CXC research on peatlands: A policy impact example

Scotland’s extensive peatlands are central to both climate change adaptation and mitigation through being a carbon sink, securing biodiversity and habitats, and reducing flood risk – to name a few benefits. CXC’s contribution in this area needed to add to the work done by the strategic research programme, which mainly is data collection and model development, and cost-benefit analysis at both national scale and at the RSPB Forsinard Flows reserve.

CXC’s contribution has been on the need to better understand the potential for peatland restoration and how it might contribute to greenhouse gas emissions reduction in Scotland, for example through the following work:

  • developing a peatland restoration decision support tool (WISE Peatland Choices)
  • call-down requests on the emissions abatement potential of peatland restoration, which led to further policy briefs

This work has been in close cooperation with agencies like Scottish Natural Heritage (SNH). SNH have in parallel commissioned research on the scope for blanket bog peatland restoration in Scotland for carbon and biodiversity benefits, and published a range of resources for peatland restoration.

Together, the research was used by the climate change policy team within Scottish Government as oral evidence presented to the Report on Policies and Procedures (the mechanism for implementing the Climate Change (Scotland) Act), and a Rural Affairs, Climate Change and Environment (RACCE) Committee meeting on the benefits of peatland restoration. Interviews with members of the policy community in Scottish Government suggest that the evidence presented to these committees was instrumental in the allocation of £1.7m, subsequently rising to £15m for peatland restoration between 2012-16 as a Green Stimulus initiative, now called Peatland Action. This same body of evidence also laid the foundation for a proposal in the second Report on Policies and Priorities in 2013 that 21,000 ha of peatlands per year should be restored in the period to 2027. Hutton researchers helped draft the national Peatland Plan, which was put out to consultation in 2014.

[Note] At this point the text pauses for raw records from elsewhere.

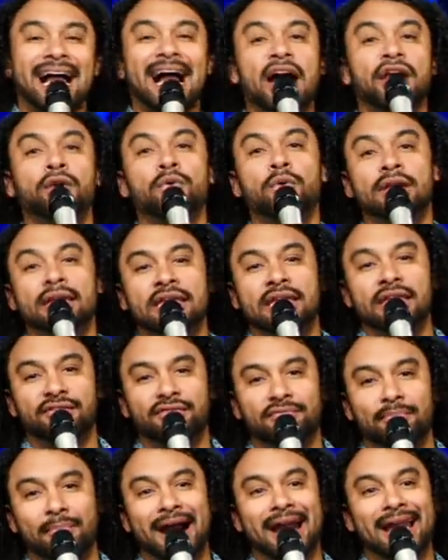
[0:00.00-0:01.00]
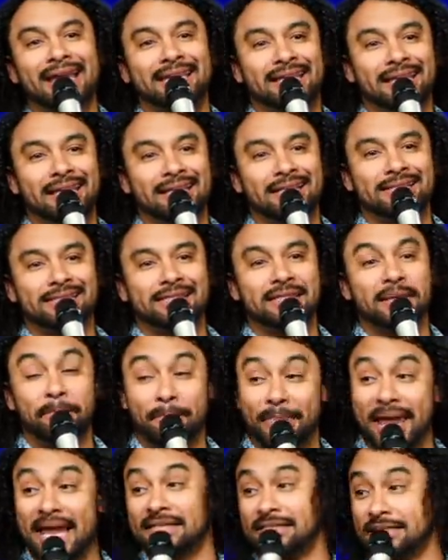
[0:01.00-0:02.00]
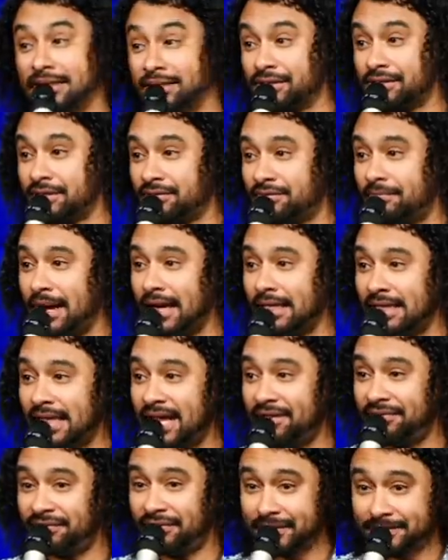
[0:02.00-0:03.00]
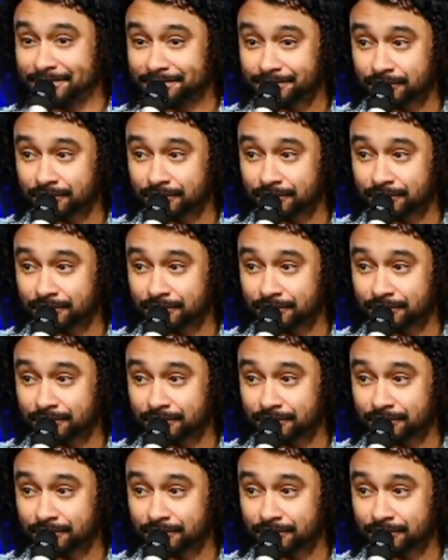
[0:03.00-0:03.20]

I don't want to give my kids the best years of my life.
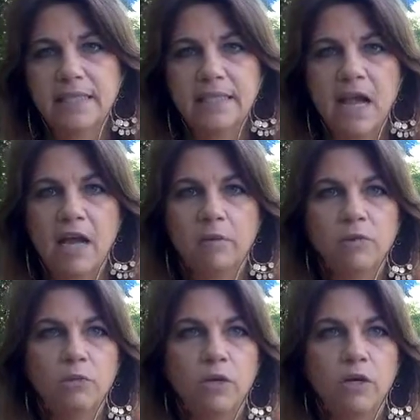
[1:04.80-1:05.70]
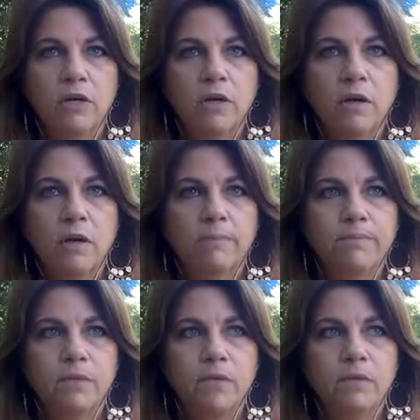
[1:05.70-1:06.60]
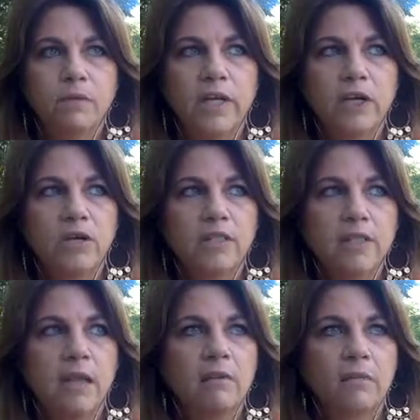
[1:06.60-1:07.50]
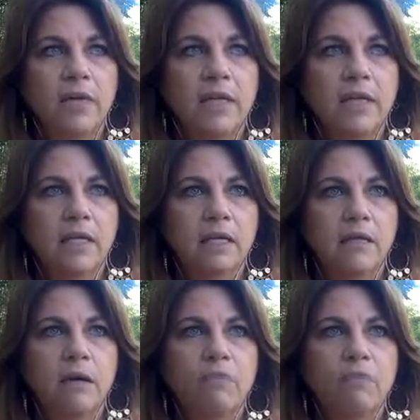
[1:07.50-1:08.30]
and times where we are celebrating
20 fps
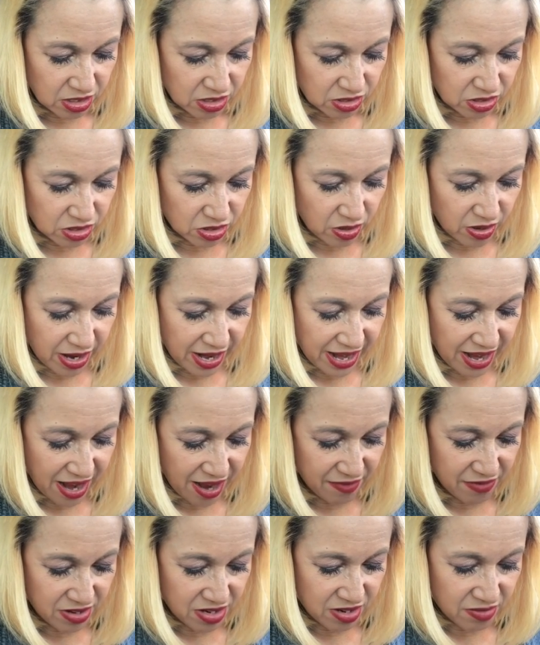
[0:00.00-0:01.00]
So I
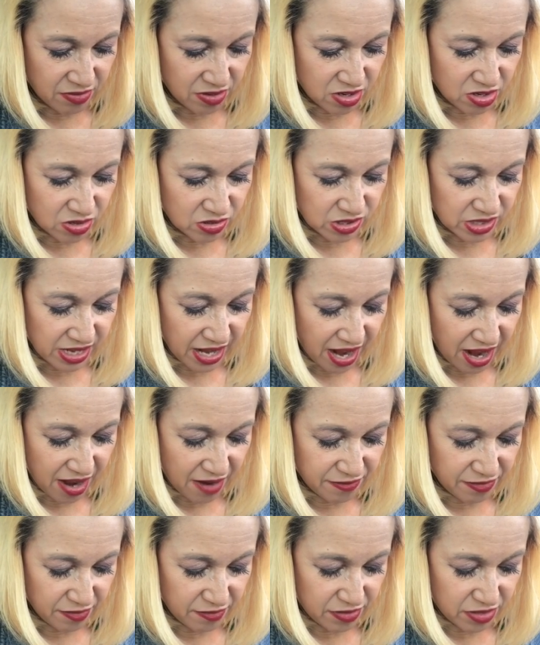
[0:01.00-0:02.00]
haven't even used
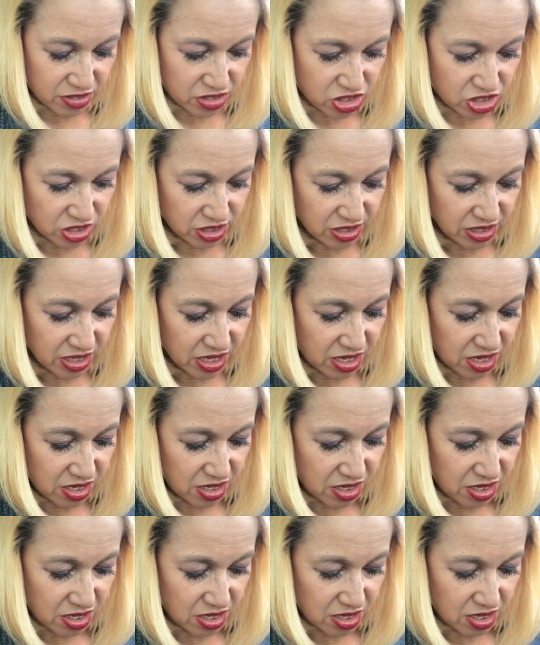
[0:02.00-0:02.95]
half of the chili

This led to several further CXC projects:

  • assessing the use and further potential for the Peatland Carbon Calculator
  • gathering lessons learnt from the Peatland ACTION programme (established in 2014)
  • identifying peatland research priorities
  • assessing evidence for the Muirburn Code

As is typically the case with impact identification, it is difficult to disentangle the influence of one strand of research evidence (in this case the CXC’s) and the influence of other entities (in this case NGOs and agencies such as the IUCN’s UK Peatland Programme, RSPB, SNH and the Forestry Commission) in shaping a policy decision – in this case, increasing the level of investment from £1.7m to £15m. Social Network Analysis data (Reed et al., in prep.) suggests that NGOs and agencies played an important role in translating research evidence from CXC research and elsewhere on the GHG benefits of peatland restoration to Scottish Government at this time.